Problem statement – Every record must be repeated exactly; omit any pictures they contain.

Supplied records –
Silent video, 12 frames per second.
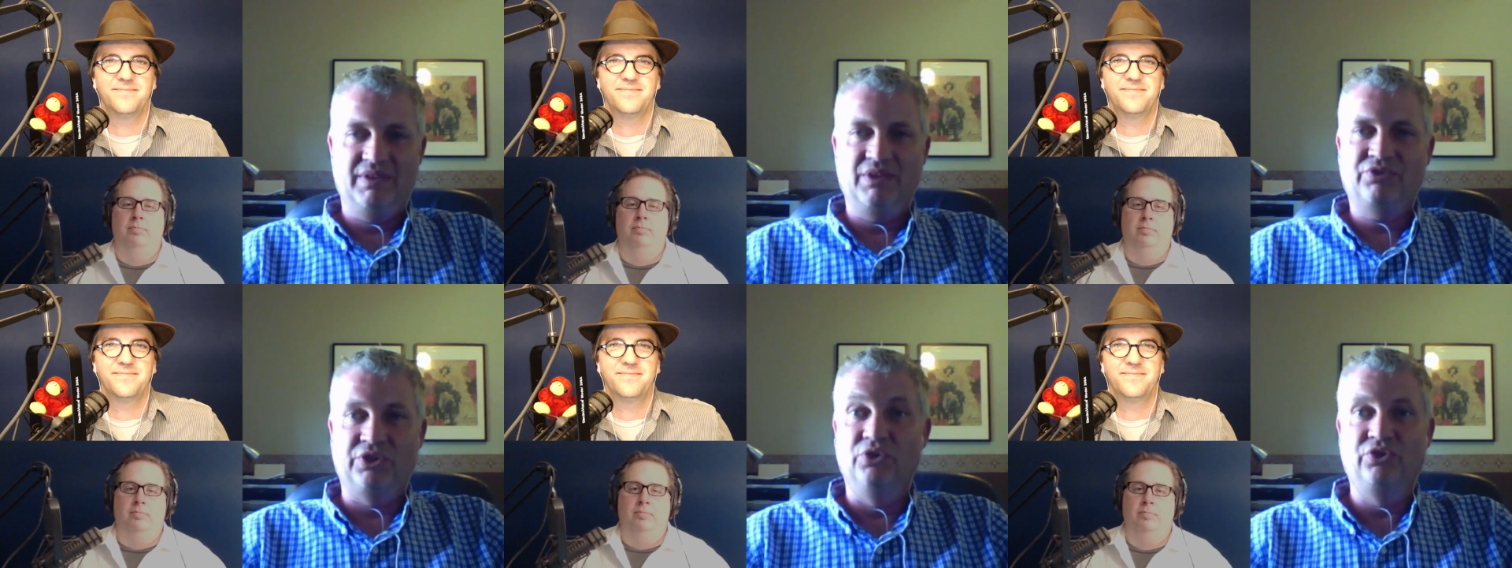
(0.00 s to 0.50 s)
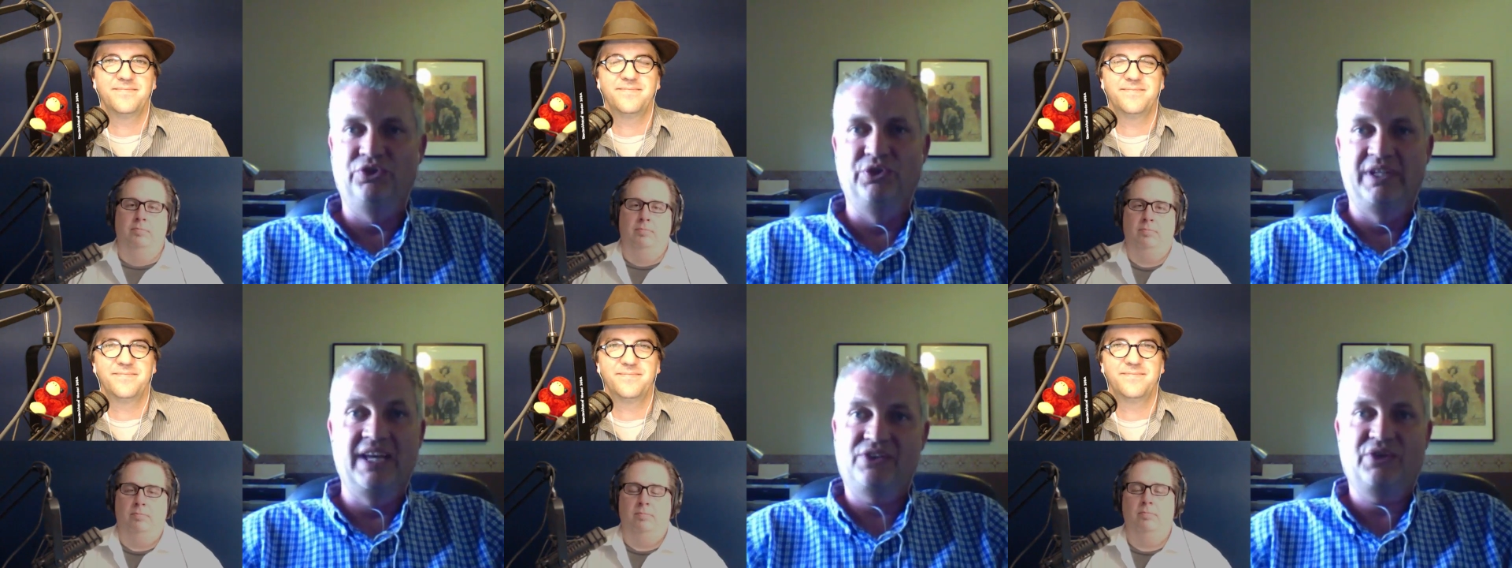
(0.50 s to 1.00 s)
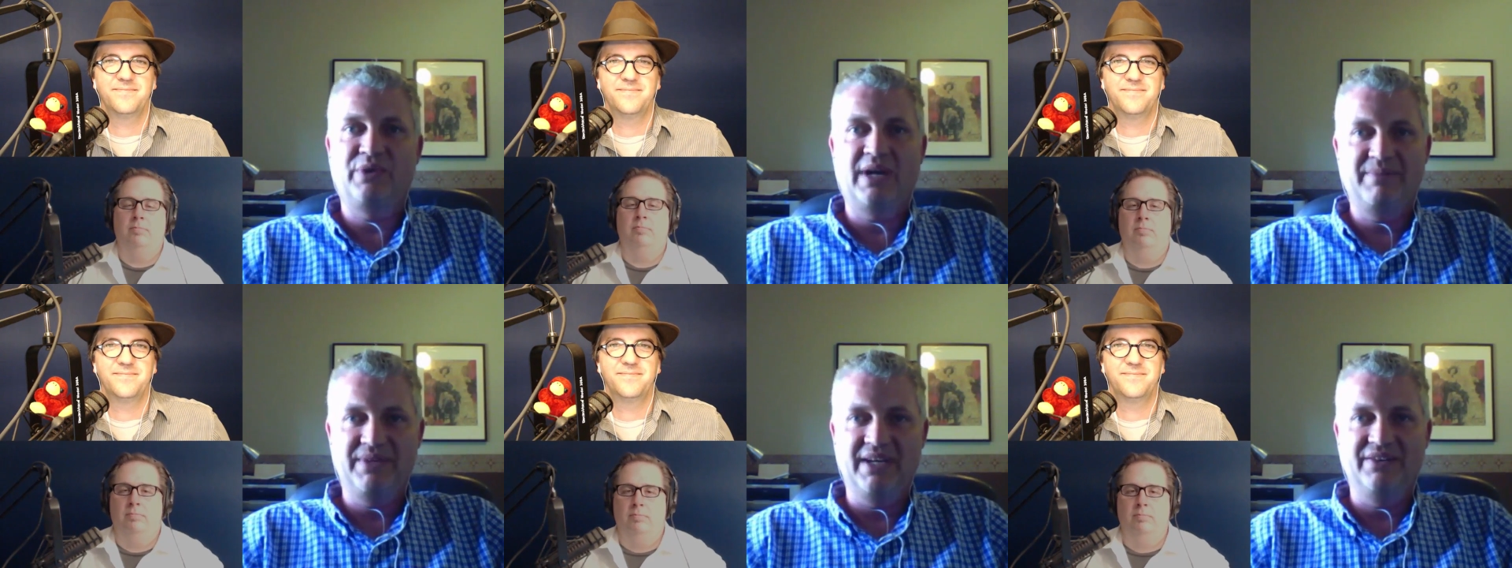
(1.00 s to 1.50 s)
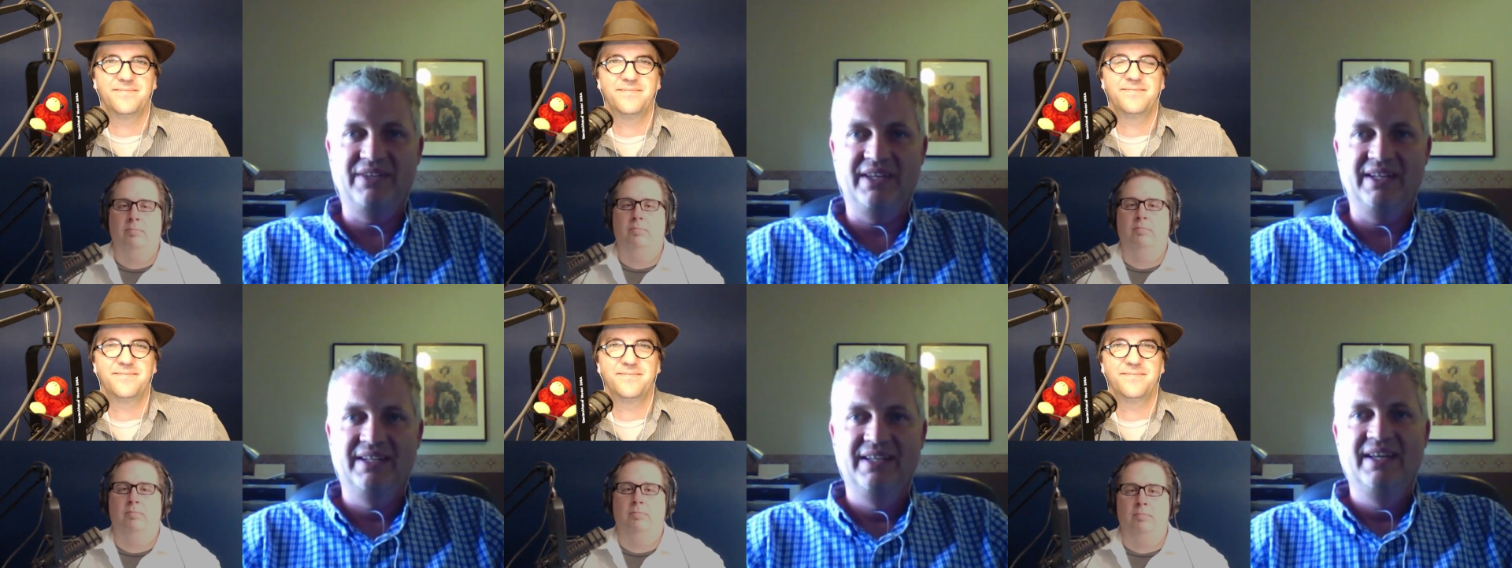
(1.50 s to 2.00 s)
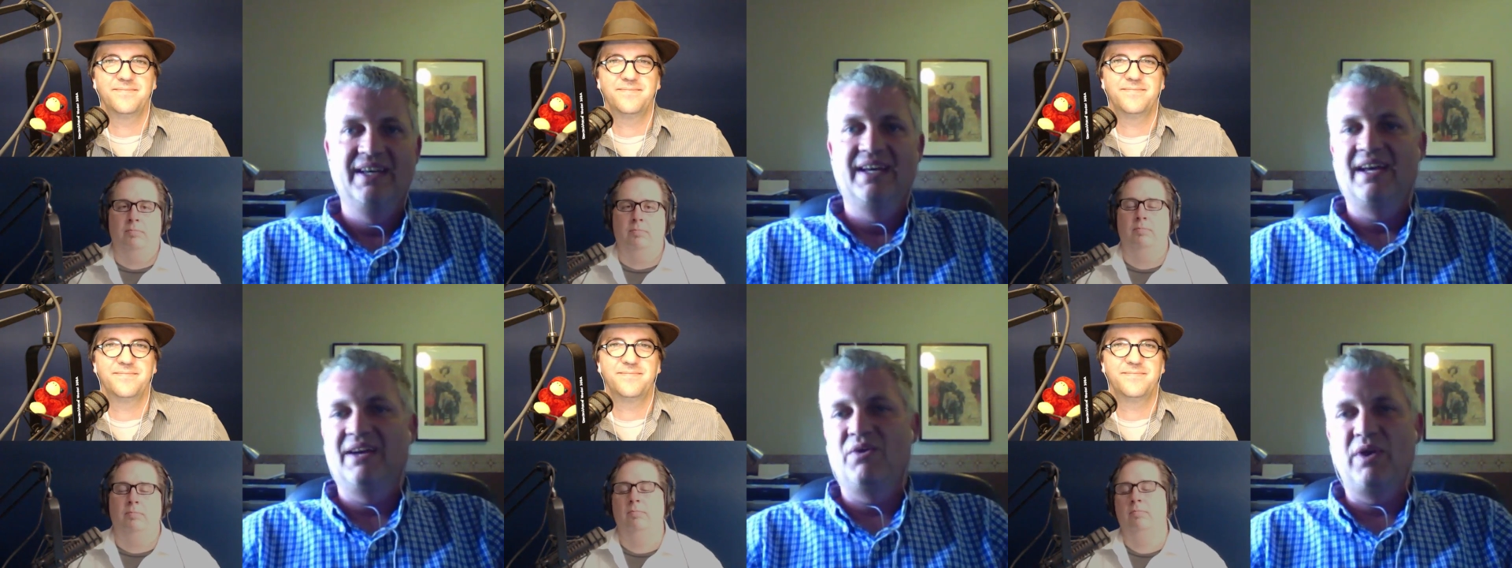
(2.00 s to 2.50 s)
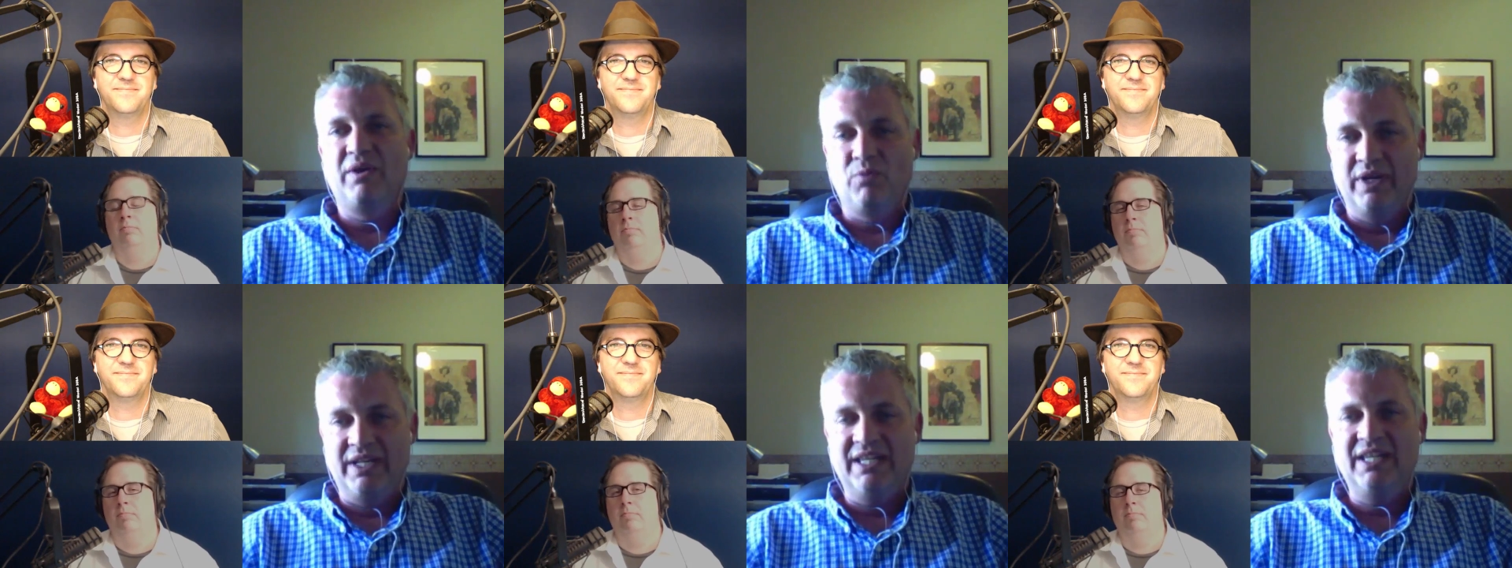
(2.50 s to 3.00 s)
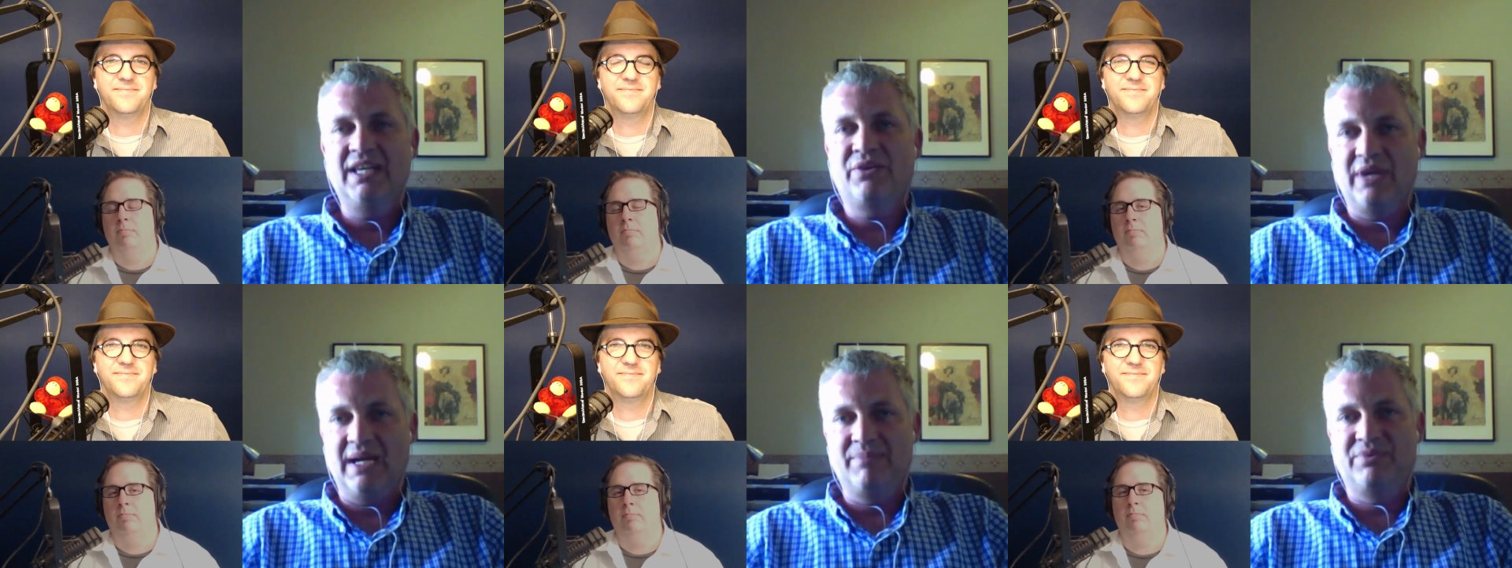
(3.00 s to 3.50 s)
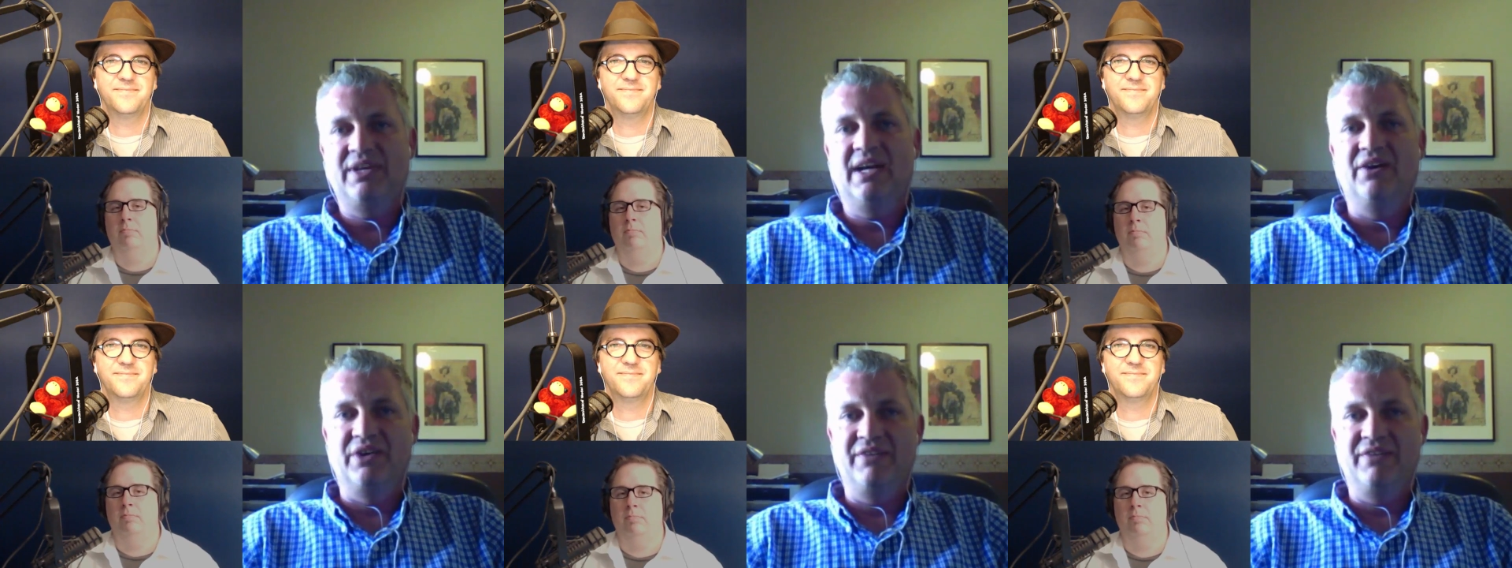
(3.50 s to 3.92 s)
Speaker 1: still shooting, he hasn't cracked out yet when he craps out,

Task response –
Silent video, 12 frames per second.
(0.00 s to 0.50 s)
(0.50 s to 1.00 s)
(1.00 s to 1.50 s)
(1.50 s to 2.00 s)
(2.00 s to 2.50 s)
(2.50 s to 3.00 s)
(3.00 s to 3.50 s)
(3.50 s to 3.92 s)
Speaker 1: still shooting, he hasn't cracked out yet when he craps out,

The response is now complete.